Relationships had never worked out for me, probably the reason why I am still single when I am 31. Don't get me wrong, I have always wanted to get married and have children but somehow or rather, that's does not seem to be the case for the last 10 years or so. I seem to screw the relationships up as soon as it gets sweet. Most of my relationships somehow kicks off to a rocky start which will later sweeten up... As soon as it does, it just fizzles out.

More often than not, well, for now it's more often... I think that I am the cause of all this mishaps. Perhaps I was not good enough, faithful enough, strong enough, too good, too faithful or too strong. At this juncture, I was not anything and hardly everything.

Call it a lack of faith, call me an idealist, but right now on good days I am an optimist. I dream I would meet mr. Right get married and settle down. On bad days I will just visualize my lonely life starting from today till the day I die, I would die alone and no one would know. In a nutshell I am manic.

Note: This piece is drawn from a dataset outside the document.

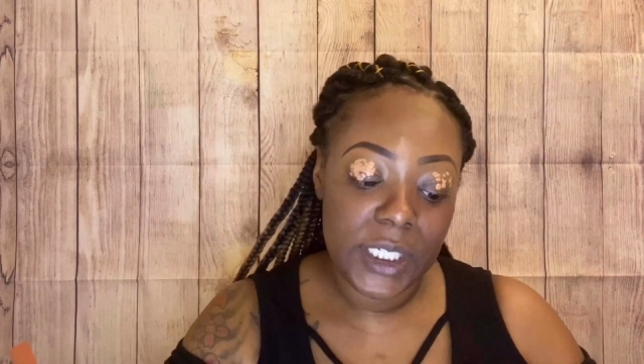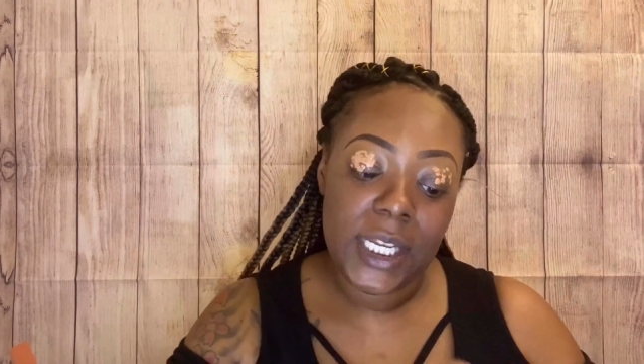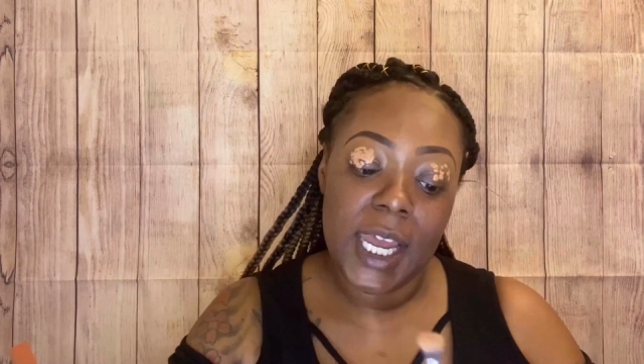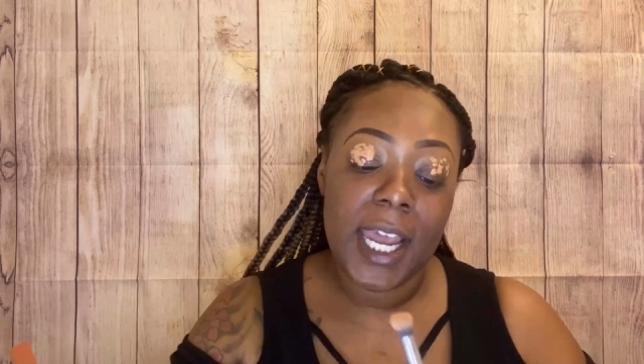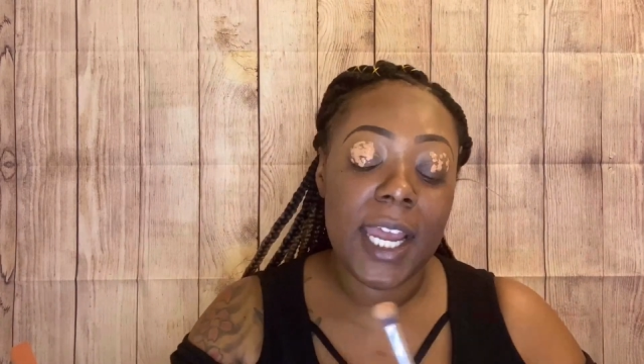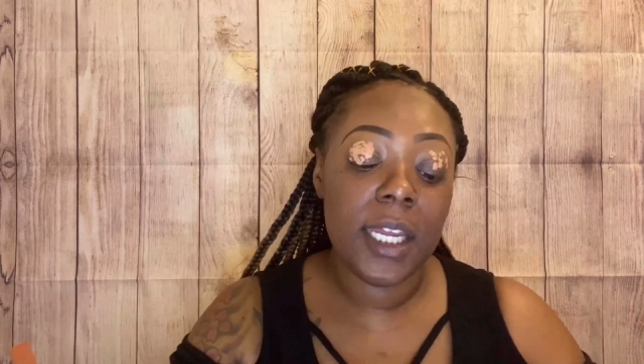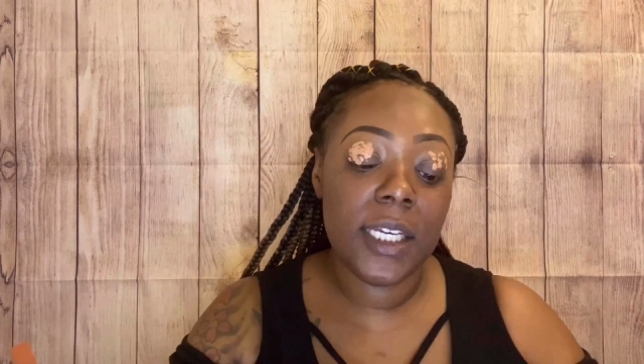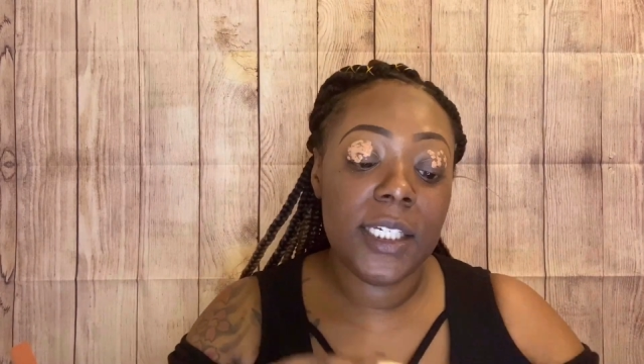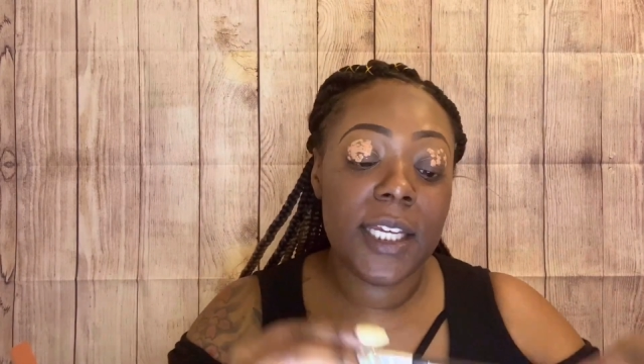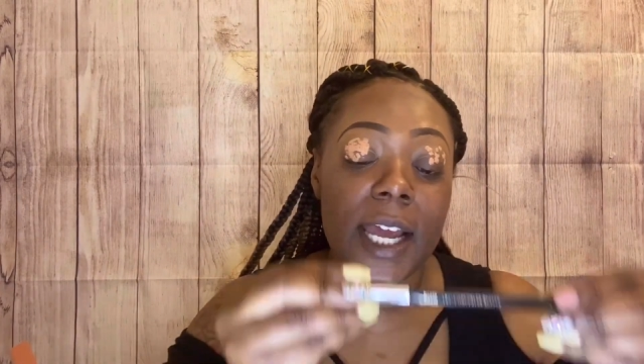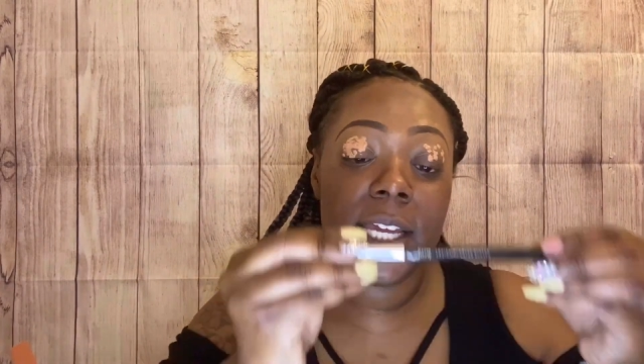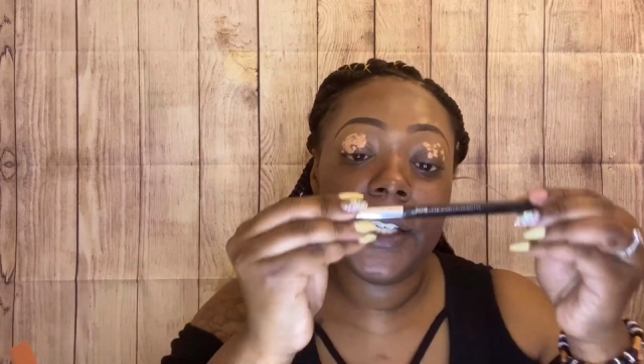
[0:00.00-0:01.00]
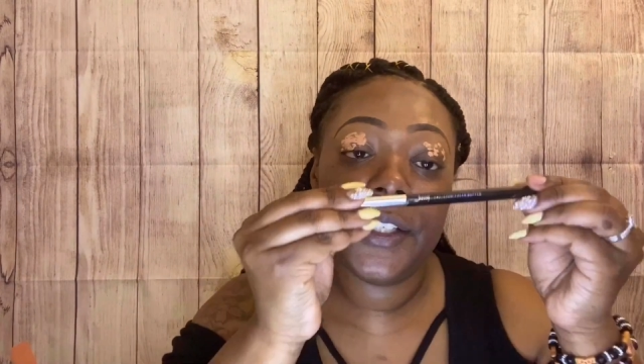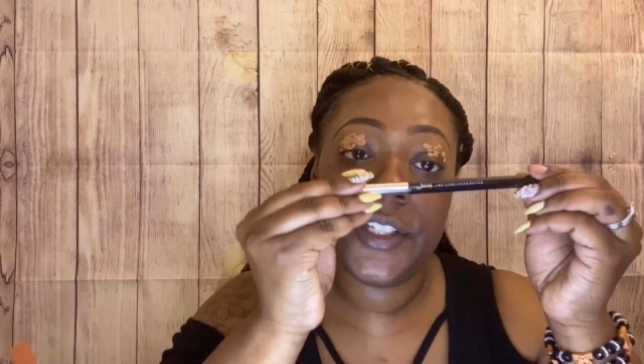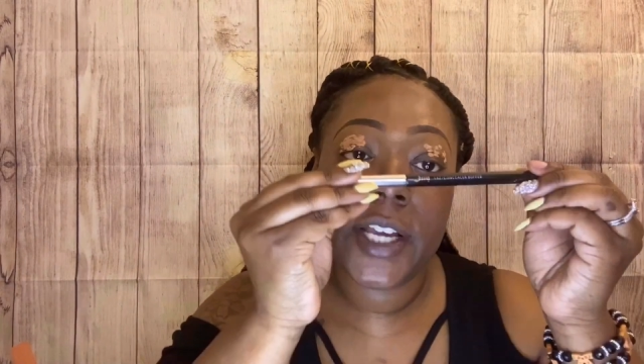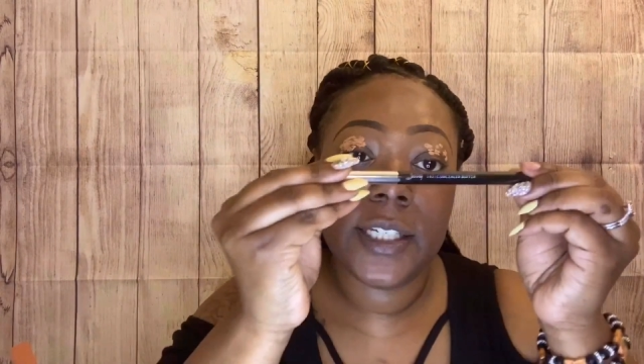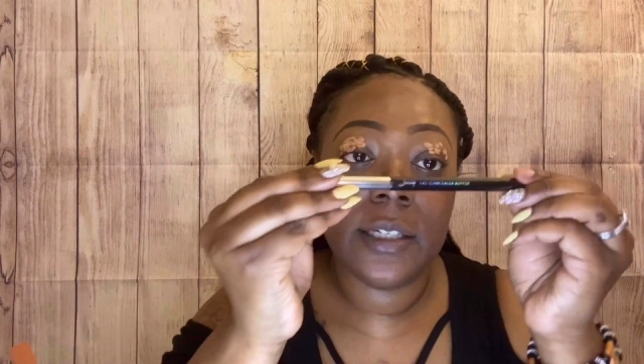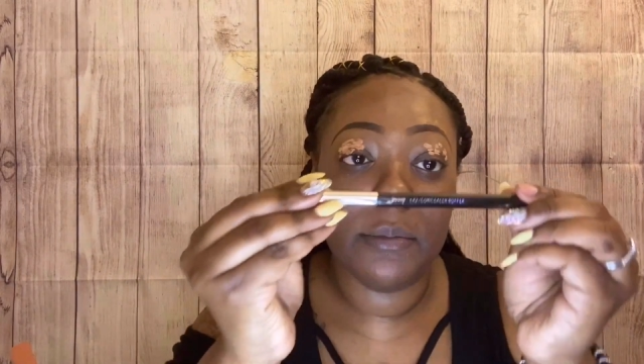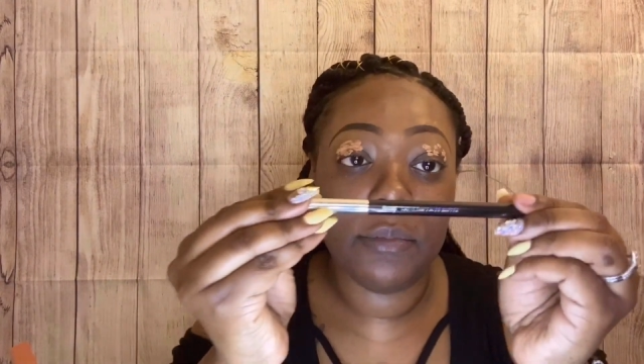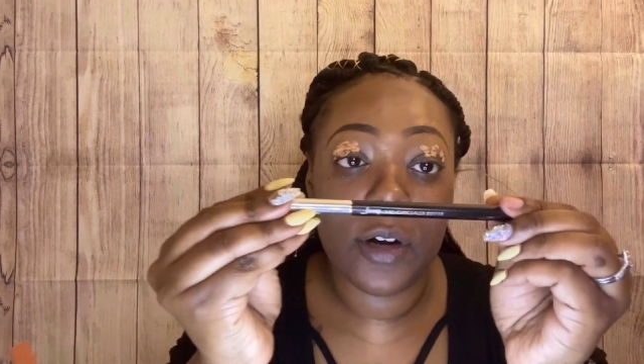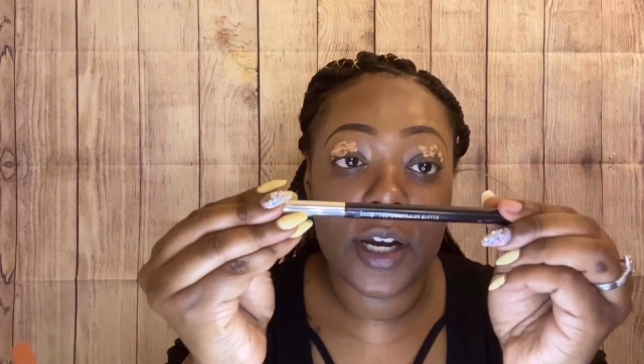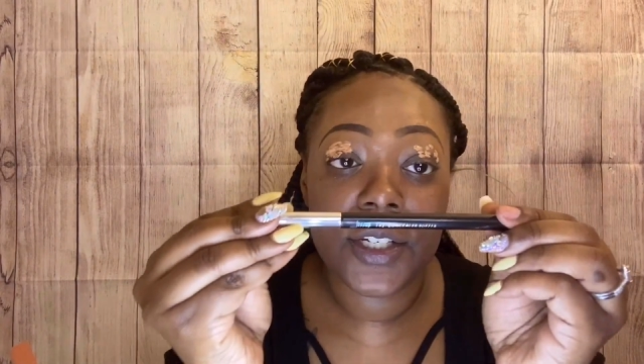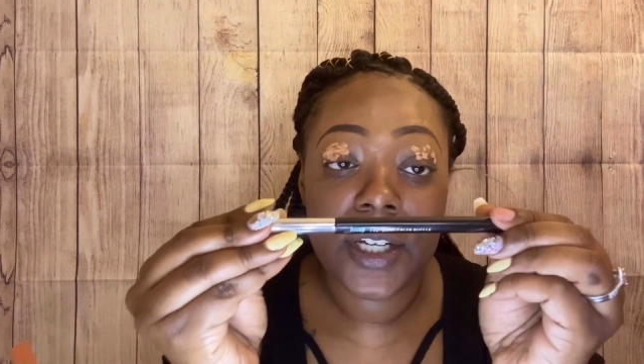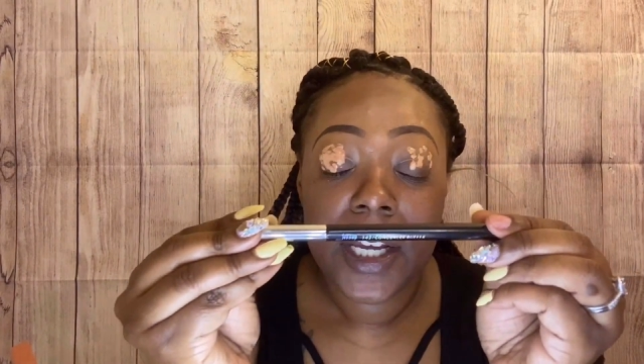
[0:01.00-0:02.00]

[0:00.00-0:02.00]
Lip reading: handy dandy Jessup brush.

There are many wants in my life.. Many hits but more misses, too many dreams but more nightmares. Someone once said, great beginnings are just a prelude to disasters. I believe that this is the story of all my relationships, excepts mine starts of bad.. Gets sweet.. And ends with a sweet disaster.

Hence, at 31.. I am starting to buy the I am going to die alone and no one will know fate that I have. No, I don't want that for myself, but then again I dream of mr. Right walking behind me and just like in the movies I will drop something and he will pick it up and go.. ' excuse me miss' and I would turn around and our eyes will meet, and we fall in love... Yeah right! That's why we pay $ 11.50 for a movie, to buy our feel good moments.

Everyone needs someone and I am no exception, I believe that all married couples are in REALationships... Bills to pay, mouths to feed, careers to build etc. It's not easy, it never will be. It's like synchronized swimming. If you are one second behind you are out. Out the door that is for couples.

Bottom-line, I am not a perfect person nor partner, there are many people out there better than I am, and I am not the easiest in the world to be with. But I need to believe, have faith and keep on hoping that someday I will find someone that wants a REALationship with me.. And from the experience I have had so far, nothing is impossible, or that predictable.